Historikerin Ruth Wiederkehr gibt anlässlich des Verenatages am 1. September 2026 spannende Einblicke. Auf den Spuren der heiligen Verena führt sie durch die Geschichte weiblicher Spiritualität und Einsiedelei und richtet dabei auch den Blick nach St. Gallen zur heiligen Wiborada, deren Todestag sich 2026 zum 1100 Mal jährt.
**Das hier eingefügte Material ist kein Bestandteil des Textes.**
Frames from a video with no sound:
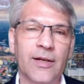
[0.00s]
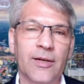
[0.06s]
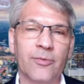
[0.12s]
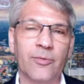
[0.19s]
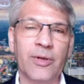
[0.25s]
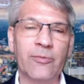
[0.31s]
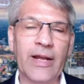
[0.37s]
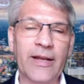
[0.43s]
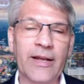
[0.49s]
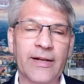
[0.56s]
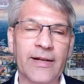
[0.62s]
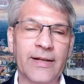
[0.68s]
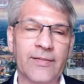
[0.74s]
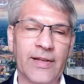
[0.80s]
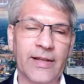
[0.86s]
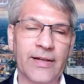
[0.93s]
we
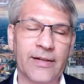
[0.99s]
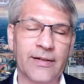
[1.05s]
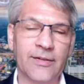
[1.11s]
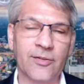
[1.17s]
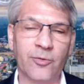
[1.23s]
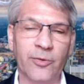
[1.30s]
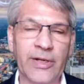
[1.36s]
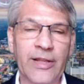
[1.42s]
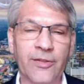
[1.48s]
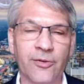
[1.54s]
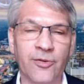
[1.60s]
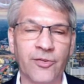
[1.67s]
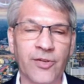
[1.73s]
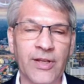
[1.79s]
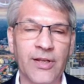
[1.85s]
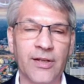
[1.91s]
recognized that in
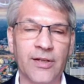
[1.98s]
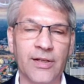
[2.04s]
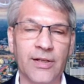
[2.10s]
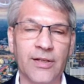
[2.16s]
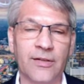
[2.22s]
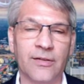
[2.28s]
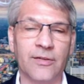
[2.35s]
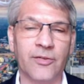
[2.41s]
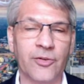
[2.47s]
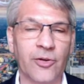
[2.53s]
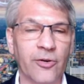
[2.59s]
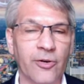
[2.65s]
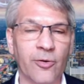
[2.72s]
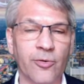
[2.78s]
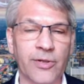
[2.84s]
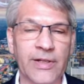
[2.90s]
2013 and
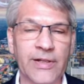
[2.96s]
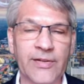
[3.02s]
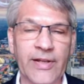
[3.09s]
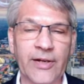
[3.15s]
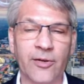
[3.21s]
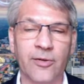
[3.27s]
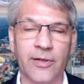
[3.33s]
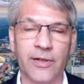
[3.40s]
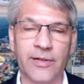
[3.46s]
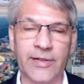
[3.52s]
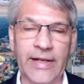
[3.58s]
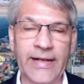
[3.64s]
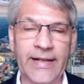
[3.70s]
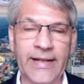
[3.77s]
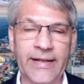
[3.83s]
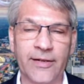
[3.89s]
started holding
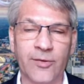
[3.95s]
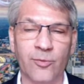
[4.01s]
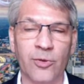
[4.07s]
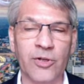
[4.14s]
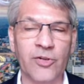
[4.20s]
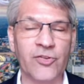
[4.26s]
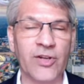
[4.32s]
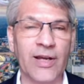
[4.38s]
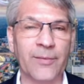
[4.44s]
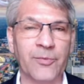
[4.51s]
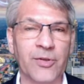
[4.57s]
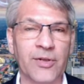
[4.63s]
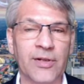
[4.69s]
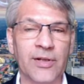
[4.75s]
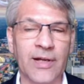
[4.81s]
dedicated workshops andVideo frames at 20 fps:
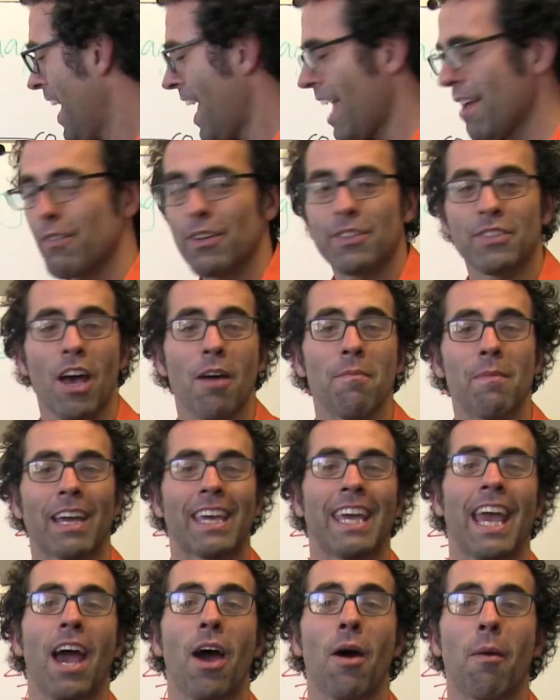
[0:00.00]
Every time a
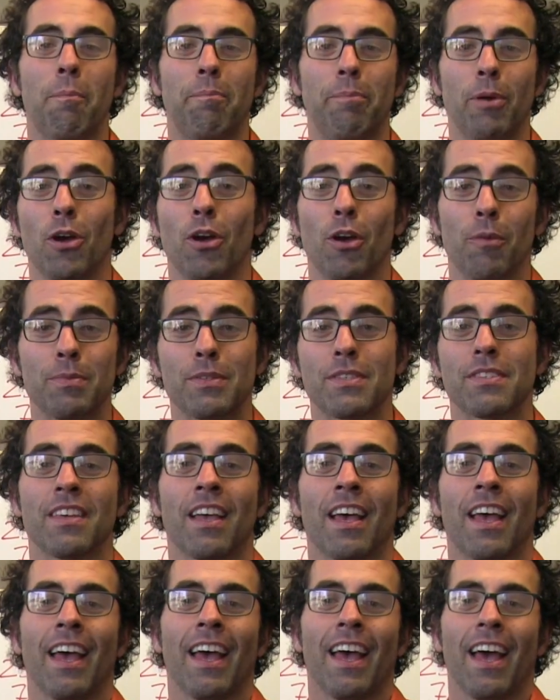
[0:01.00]
cow
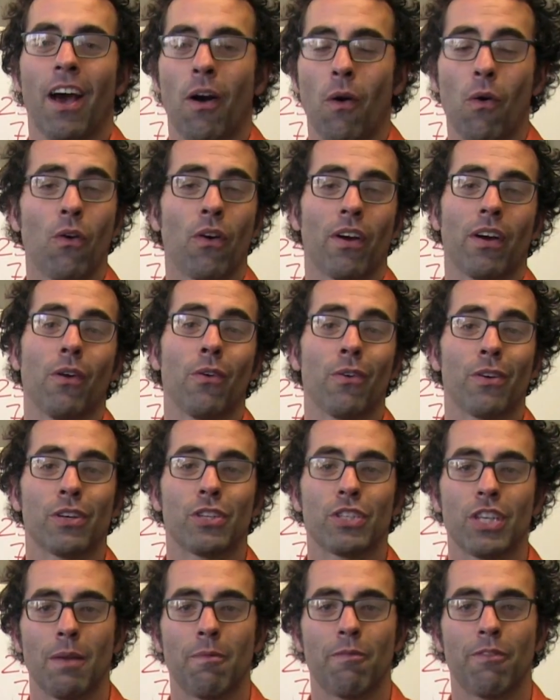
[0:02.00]
burps, or a
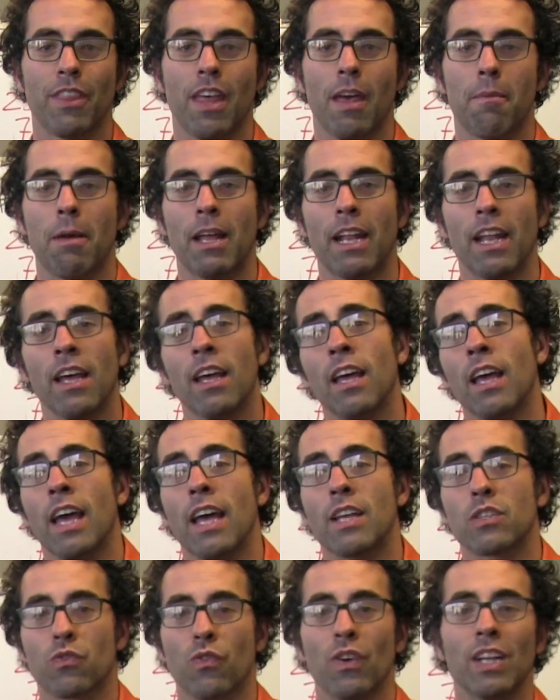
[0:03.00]
sheep for that matter,
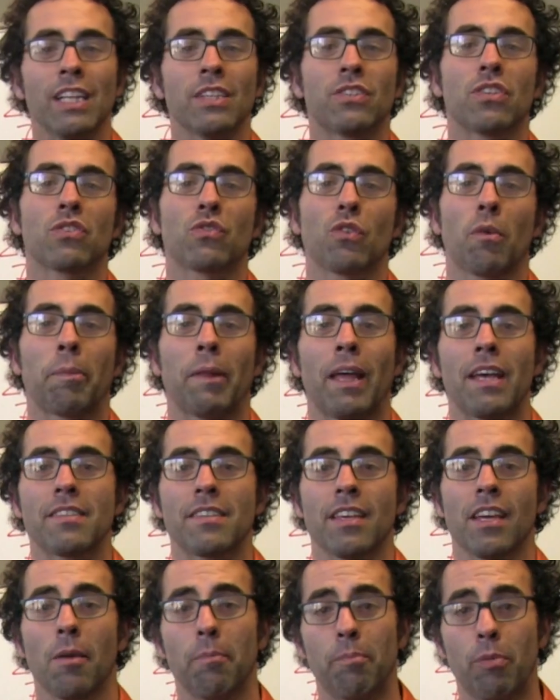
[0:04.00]
it's really just
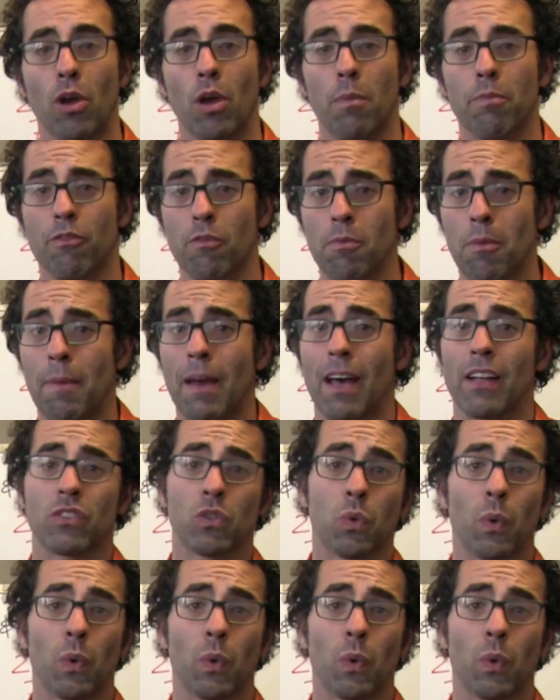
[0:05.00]
replacing a burp from about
Gegen Ende ihres Lebens liess sich die heilige Verena in eine Zelle einmauern. Dieses Inklusinnentum galt im Mittelalter als die höchste geistliche Lebensform. Die berühmteste Inklusin war Wiborada von St.Gallen, deren Todesjahr sich 2026 zum 1100. mal jährt. An diesem Verenatag richtet Historikerin Ruth Wiederkehr den Blick daher auf die Frauen, die sich aus religiösen Gründen in eine Zelle zurückzogen: Was suchten und was suchen Menschen, die sich in Abgeschiedenheit begeben?
Zum Abschluss wartet ab 15/15.30 Uhr ein gemütlicher Ausklang mit einem feinen Zvieri auf alle Teilnehmenden. Und ein kleines Extra: Wer Verena heisst, erhält freien Eintritt!